# Work instruction
Since the pictures are not wanted, reproduce only the rest of the records, exactly as given.

# Source data
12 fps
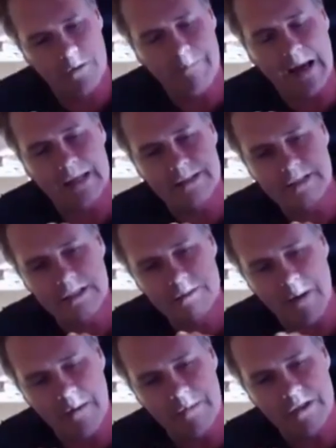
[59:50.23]
balance
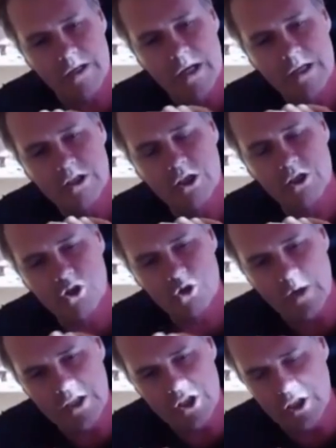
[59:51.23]
experiment to
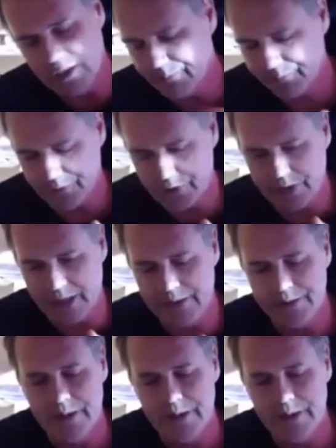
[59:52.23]
constrain G. Okay,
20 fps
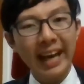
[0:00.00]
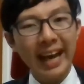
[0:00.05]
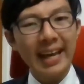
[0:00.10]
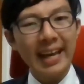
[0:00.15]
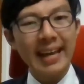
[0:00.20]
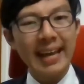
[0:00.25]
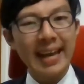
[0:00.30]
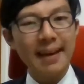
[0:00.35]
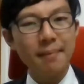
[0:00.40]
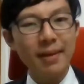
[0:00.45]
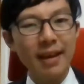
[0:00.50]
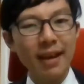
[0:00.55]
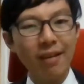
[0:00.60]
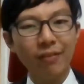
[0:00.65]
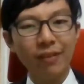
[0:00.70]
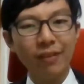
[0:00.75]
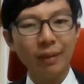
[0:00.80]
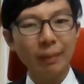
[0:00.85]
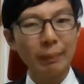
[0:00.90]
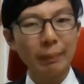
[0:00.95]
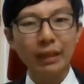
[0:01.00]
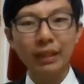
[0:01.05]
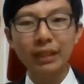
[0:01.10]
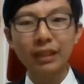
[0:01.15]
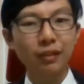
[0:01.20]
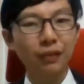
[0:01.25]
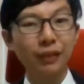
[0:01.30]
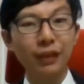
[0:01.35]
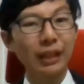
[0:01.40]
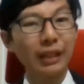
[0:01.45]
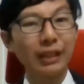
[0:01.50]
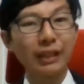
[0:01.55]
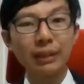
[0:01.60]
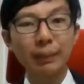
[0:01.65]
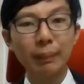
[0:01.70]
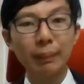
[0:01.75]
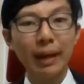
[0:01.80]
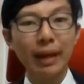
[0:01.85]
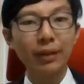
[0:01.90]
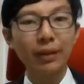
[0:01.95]
I am having mixed feelings
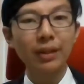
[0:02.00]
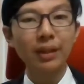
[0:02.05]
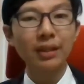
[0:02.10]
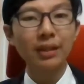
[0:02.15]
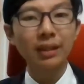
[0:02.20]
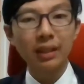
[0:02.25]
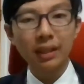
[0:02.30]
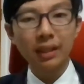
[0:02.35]
about it.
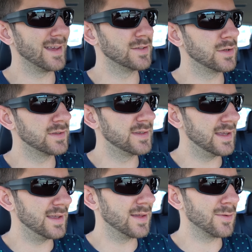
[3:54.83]
As you can
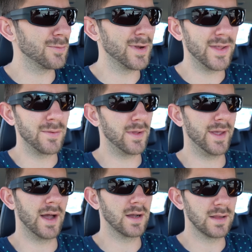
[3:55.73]
see, they're really,
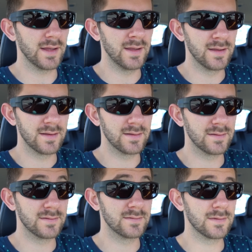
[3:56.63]
really ugly.
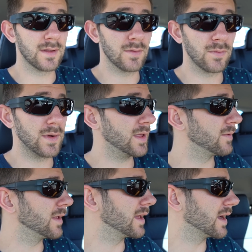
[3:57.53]

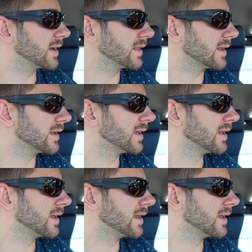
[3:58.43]
Really, really ugly.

# Your response
12 fps
[59:50.23]
balance
[59:51.23]
experiment to
[59:52.23]
constrain G. Okay,
20 fps
[0:00.00]
[0:00.05]
[0:00.10]
[0:00.15]
[0:00.20]
[0:00.25]
[0:00.30]
[0:00.35]
[0:00.40]
[0:00.45]
[0:00.50]
[0:00.55]
[0:00.60]
[0:00.65]
[0:00.70]
[0:00.75]
[0:00.80]
[0:00.85]
[0:00.90]
[0:00.95]
[0:01.00]
[0:01.05]
[0:01.10]
[0:01.15]
[0:01.20]
[0:01.25]
[0:01.30]
[0:01.35]
[0:01.40]
[0:01.45]
[0:01.50]
[0:01.55]
[0:01.60]
[0:01.65]
[0:01.70]
[0:01.75]
[0:01.80]
[0:01.85]
[0:01.90]
[0:01.95]
I am having mixed feelings
[0:02.00]
[0:02.05]
[0:02.10]
[0:02.15]
[0:02.20]
[0:02.25]
[0:02.30]
[0:02.35]
about it.
[3:54.83]
As you can
[3:55.73]
see, they're really,
[3:56.63]
really ugly.
[3:57.53]

[3:58.43]
Really, really ugly.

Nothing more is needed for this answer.